[Date Prev][Date Next][Thread Prev][Thread Next][Date Index][Thread Index]

Re: [lojban] tosmabru test



On Wednesday 07 September 2011 13:38:29 Bob LeChevalier, President and 
Founder - LLG wrote:
> http://www.lojban.org/tiki/Dictionaries,+Glossers+and+parsers
> under "old software" has a link to both the algorithm and the
> Turbopascal program Nora wrote to implement it.
>
> She and Pierre may have advanced the state of the art beyond that point
> (but any changes would be minor),  but unless Pierre speaks up, I'll
> have to wait until Nora is home to ask whether that is absolutely
> current (to the extent that anything 20 years old is "current").

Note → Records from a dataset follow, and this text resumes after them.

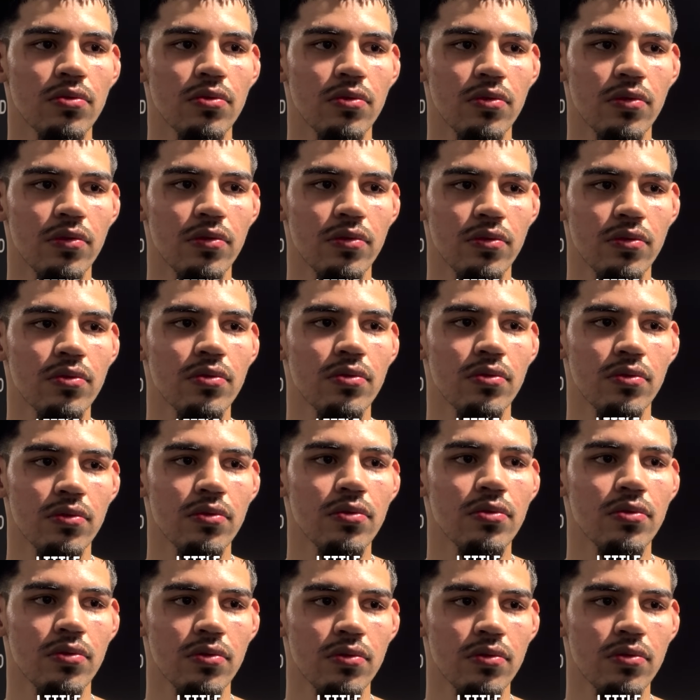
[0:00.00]
You guys are both
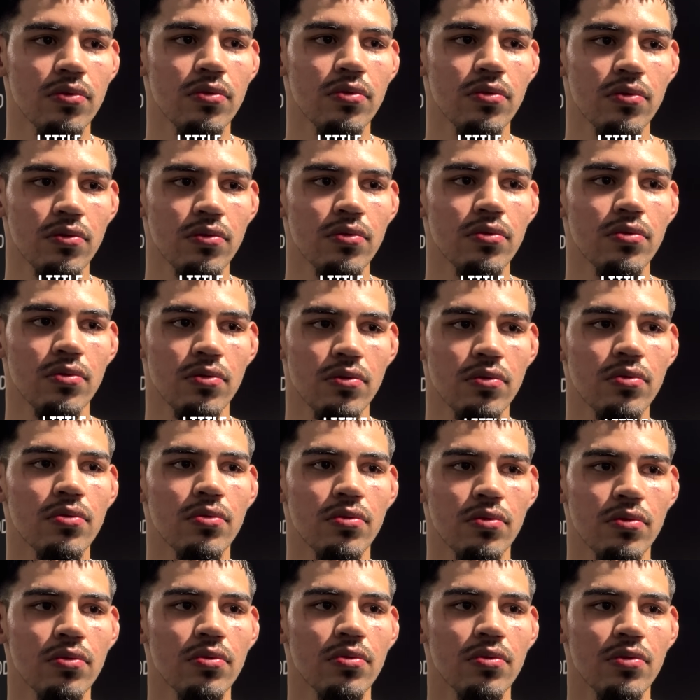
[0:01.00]
same weight
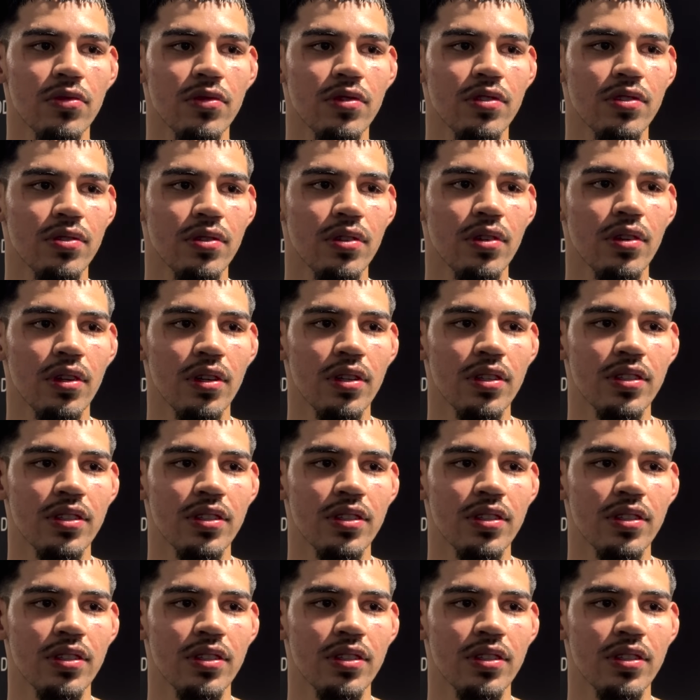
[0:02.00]
class, top 10.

I got back this morning from visiting my aunt and a (this time successful) 
claselkre nunjmaji. Here is my updated version of the word break algorithm, 
though it does not include xorxes's suggestions for making all fu'ivla usable 
in fu'ivla lujvo.
-- 
li ze te'a ci vu'u ci bi'e te'a mu du
li ci su'i ze te'a mu bi'e vu'u ci

-- 
You received this message because you are subscribed to the Google Groups "lojban" group.
To post to this group, send email to lojban@googlegroups.com.
To unsubscribe from this group, send email to lojban+unsubscribe@googlegroups.com.
For more options, visit this group at http://groups.google.com/group/lojban?hl=en.

Morphology Algorithm
Revision 5.3pre2, 25 Dec 2004

The following algorithm for resolution of Lojban text into individual words
from sounds, stress, and pause is an alternative to the Parsing Expression
Grammar which will become official. Should discrepancies occur between this
algorithm and the PEG, please contact me or xorxes. While the algorithm looks
very complicated, almost all of it is resolving special cases, and performing
what error detection and correction may be possible.


We have a string representing the speech stream, marked with stress and
pauses.  We want to break it up into words.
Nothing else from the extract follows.